Hello, I have a virus called stoicgvxway.exe that runs 7 instances through google chrome. Google chrome isn't even installed on the computer nor can bit defender find it. Ive found the source and deleted the files but haven't be able to get rid of it yet. Any suggestions.?
run malwarebytes in safe mode, you may have to do the 'rinse and repeat' method. also download the free version of panda cloud, one of the best out there from my experience.
Also, its likely installed in the registry and temp folders and %appdata% and whole slew of other places to manifest itself so you can't remove 'all' of it by just finding it on your own. And when i say that, while it may be possible, it is far to time consuming and therefore less efficient. Just do what i suggested and everything will be fine, pm me if you need further assistance.
Okay, thank you! I really needed the secondary input.. Ill try that soon :)
awesome lmk how it turns out :)
Ehhh Panda has become way to spammy, it used to be my recommendation for a good free av, but bitdefender kicks its ass imo.
Edit* Though if its just for a one time scan then why not i suppose.
One way to quickly check to make sure you have nothing left over after the cleanse is to open up a command prompt and type
"netstat -n"
Which will show all the open connections on the computer.
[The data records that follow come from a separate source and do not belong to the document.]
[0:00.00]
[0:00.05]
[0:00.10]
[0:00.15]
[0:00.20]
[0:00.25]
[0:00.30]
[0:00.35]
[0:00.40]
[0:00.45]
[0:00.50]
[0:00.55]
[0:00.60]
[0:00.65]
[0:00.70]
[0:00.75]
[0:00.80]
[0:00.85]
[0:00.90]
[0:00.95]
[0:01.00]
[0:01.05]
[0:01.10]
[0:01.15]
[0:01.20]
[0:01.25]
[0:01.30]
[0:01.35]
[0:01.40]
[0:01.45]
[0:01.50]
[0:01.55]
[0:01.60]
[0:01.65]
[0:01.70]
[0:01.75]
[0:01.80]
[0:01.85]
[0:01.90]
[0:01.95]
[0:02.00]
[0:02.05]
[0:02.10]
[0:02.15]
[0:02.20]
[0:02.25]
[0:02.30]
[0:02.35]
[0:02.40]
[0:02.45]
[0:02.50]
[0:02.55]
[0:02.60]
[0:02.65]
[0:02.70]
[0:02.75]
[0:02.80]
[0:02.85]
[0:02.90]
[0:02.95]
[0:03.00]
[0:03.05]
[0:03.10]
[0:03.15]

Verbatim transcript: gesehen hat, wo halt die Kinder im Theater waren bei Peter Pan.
You can see the IP addresses that you are connected to, and if any "Foreign Address" is suspicious, you can use
"nslookup {ip address}"
to check where the program is dialing back to.
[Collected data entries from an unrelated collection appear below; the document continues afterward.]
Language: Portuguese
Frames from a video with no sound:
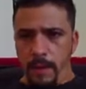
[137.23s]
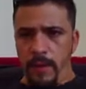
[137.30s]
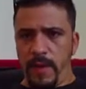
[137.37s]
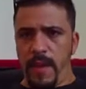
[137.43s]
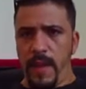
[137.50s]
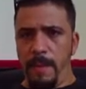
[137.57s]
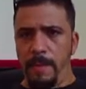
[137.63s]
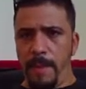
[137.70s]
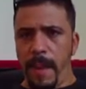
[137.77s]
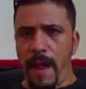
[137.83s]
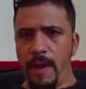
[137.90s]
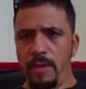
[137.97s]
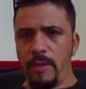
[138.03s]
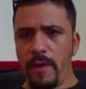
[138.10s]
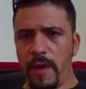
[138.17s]
Você
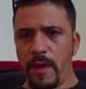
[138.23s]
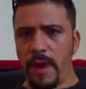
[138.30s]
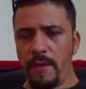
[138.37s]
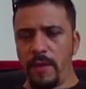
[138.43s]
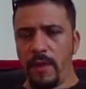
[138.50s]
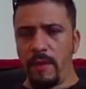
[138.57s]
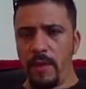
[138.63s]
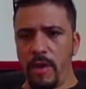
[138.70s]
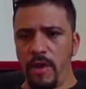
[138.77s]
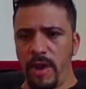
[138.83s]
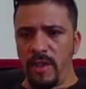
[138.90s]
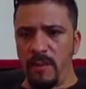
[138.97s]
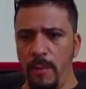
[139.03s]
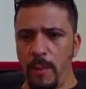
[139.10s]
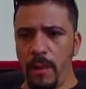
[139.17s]
baixa os arquivos que eu vou
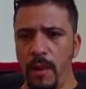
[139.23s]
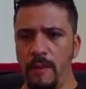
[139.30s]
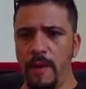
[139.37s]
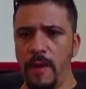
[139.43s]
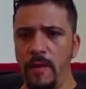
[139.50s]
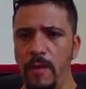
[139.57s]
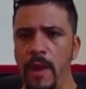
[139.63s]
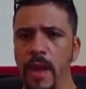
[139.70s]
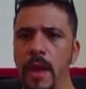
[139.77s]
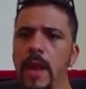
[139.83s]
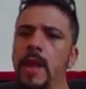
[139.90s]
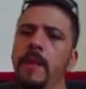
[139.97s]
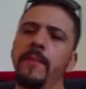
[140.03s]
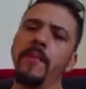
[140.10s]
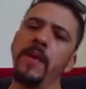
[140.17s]
deixar disponível aí no
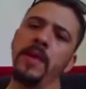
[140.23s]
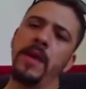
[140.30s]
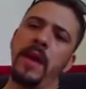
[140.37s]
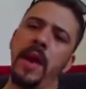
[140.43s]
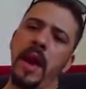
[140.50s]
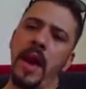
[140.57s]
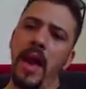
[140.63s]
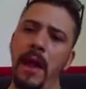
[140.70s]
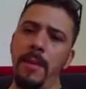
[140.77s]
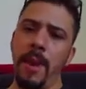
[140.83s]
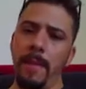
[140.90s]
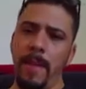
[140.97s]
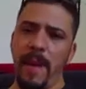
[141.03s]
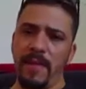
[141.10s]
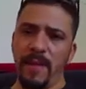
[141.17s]
link.
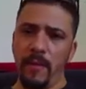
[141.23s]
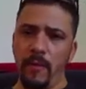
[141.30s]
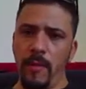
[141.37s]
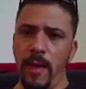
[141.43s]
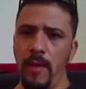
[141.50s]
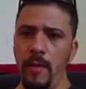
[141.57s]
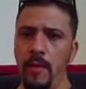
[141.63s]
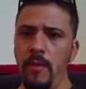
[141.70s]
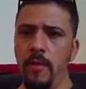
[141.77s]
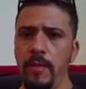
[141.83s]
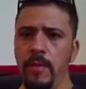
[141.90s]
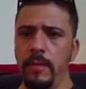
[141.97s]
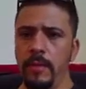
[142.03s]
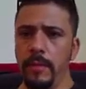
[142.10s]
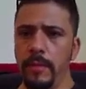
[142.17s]
Abre a pasta número
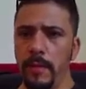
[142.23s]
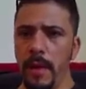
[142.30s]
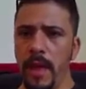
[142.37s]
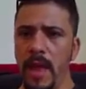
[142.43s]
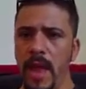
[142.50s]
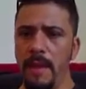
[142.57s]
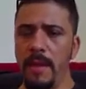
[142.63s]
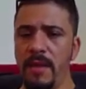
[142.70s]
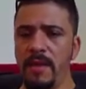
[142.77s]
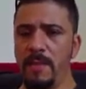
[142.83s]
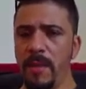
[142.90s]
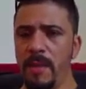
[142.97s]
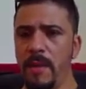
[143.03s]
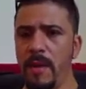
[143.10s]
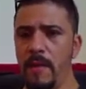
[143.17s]
1 e abre
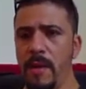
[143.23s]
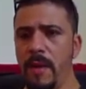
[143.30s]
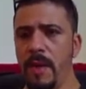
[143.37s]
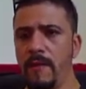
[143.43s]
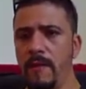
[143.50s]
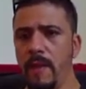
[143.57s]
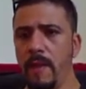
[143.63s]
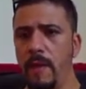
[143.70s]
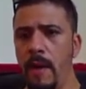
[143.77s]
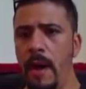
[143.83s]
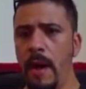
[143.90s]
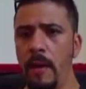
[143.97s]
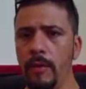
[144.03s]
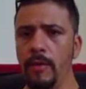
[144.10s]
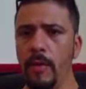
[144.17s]
esse primeiro arquivo aqui,
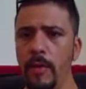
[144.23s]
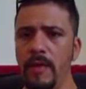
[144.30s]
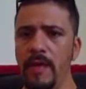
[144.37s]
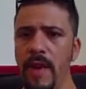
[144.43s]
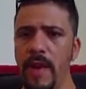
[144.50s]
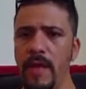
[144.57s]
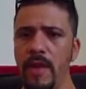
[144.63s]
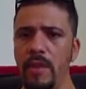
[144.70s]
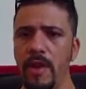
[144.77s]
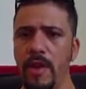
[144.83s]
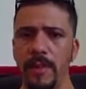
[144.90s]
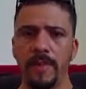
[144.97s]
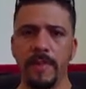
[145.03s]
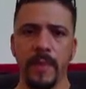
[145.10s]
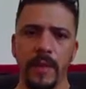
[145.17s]
ó, RAW
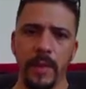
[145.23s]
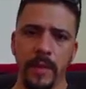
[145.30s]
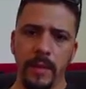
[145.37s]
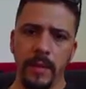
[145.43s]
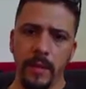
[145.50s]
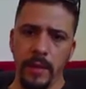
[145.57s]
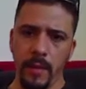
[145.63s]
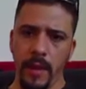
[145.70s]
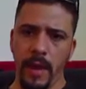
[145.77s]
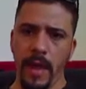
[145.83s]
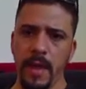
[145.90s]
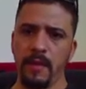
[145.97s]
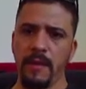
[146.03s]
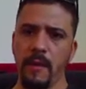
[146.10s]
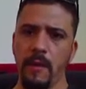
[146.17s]
2DNG
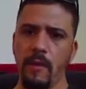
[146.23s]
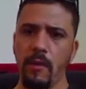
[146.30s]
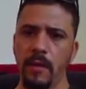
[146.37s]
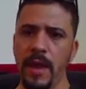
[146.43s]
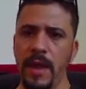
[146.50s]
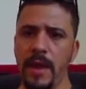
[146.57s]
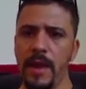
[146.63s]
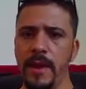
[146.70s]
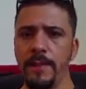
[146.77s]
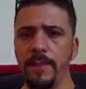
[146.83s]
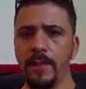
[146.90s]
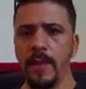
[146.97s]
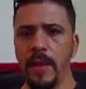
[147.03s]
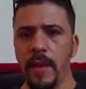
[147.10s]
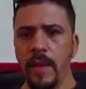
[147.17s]
ok? Executa
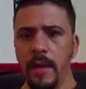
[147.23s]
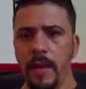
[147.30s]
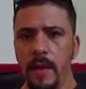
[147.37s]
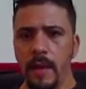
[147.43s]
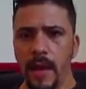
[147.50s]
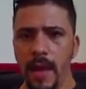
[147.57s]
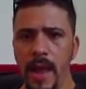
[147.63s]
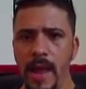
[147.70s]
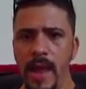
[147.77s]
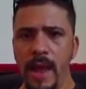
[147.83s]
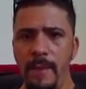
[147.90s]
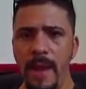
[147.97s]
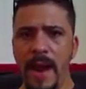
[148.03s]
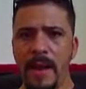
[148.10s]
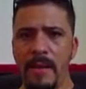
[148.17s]
ele.
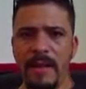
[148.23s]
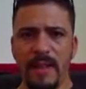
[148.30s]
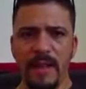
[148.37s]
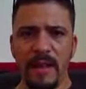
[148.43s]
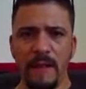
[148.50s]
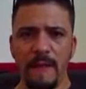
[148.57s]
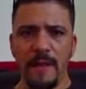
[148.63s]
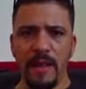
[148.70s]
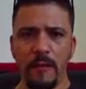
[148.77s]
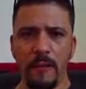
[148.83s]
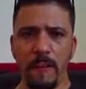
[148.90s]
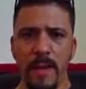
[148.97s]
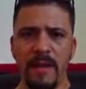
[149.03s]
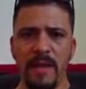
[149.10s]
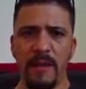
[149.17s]
Ele é aberto, essa interface é
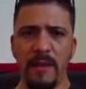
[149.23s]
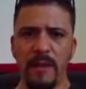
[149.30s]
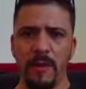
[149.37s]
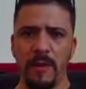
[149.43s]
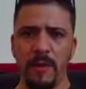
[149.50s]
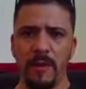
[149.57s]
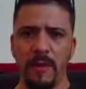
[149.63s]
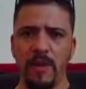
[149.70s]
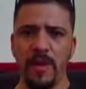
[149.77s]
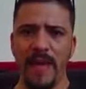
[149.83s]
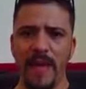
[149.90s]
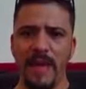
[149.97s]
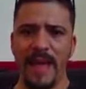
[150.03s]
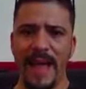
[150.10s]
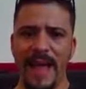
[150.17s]
super simples, você não precisa
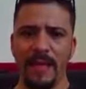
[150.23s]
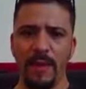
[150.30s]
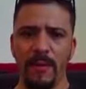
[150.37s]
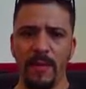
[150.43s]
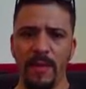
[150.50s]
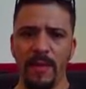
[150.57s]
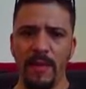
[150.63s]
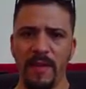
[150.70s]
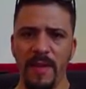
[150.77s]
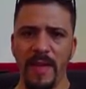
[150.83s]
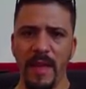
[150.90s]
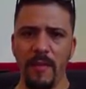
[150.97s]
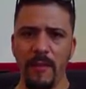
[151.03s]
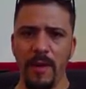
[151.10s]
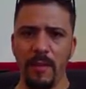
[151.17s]
mexer em nada, não precisa
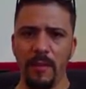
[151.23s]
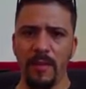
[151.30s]
fazer nenhum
You may also want to use a "Second-Opinion" scanner to double-check. I advise Hitman. Five minute scan, and actually can catch some things other AV won't.
Try HitmanPro 3:
http://www.surfright.nl/en/hitmanpro/
yeah thats what i was referring too. its very spammy but for a quick and dity virus removal with real time scanning it works quite well.
if you already know the name of the infected file systernals autoruns could probably tell you where it is or atleast it can give you the option to disable it so it won't start with windows any more.
you can also use a 3rd party firewall to see if any programs you don't recognize are connecting to the internet.
personally I use outpost since it has a process monitor that can show the dependency's of each program and gives you the option to end it or even take you to it's working directory.
Re-install Windows?
Just use Sysinternals Process Manager. The best process manager ever.
http://technet.microsoft.com/en-us/sysinternals/bb842062.aspx
https://www.youtube.com/watch?v=Wuy_Pm3KaV8
Watch the video to learn more about it. Trust me I watched the whole video and was able to get rid of a duplicating virus in a VM.
You should be using SysInternals Process Manager instead of Outpost.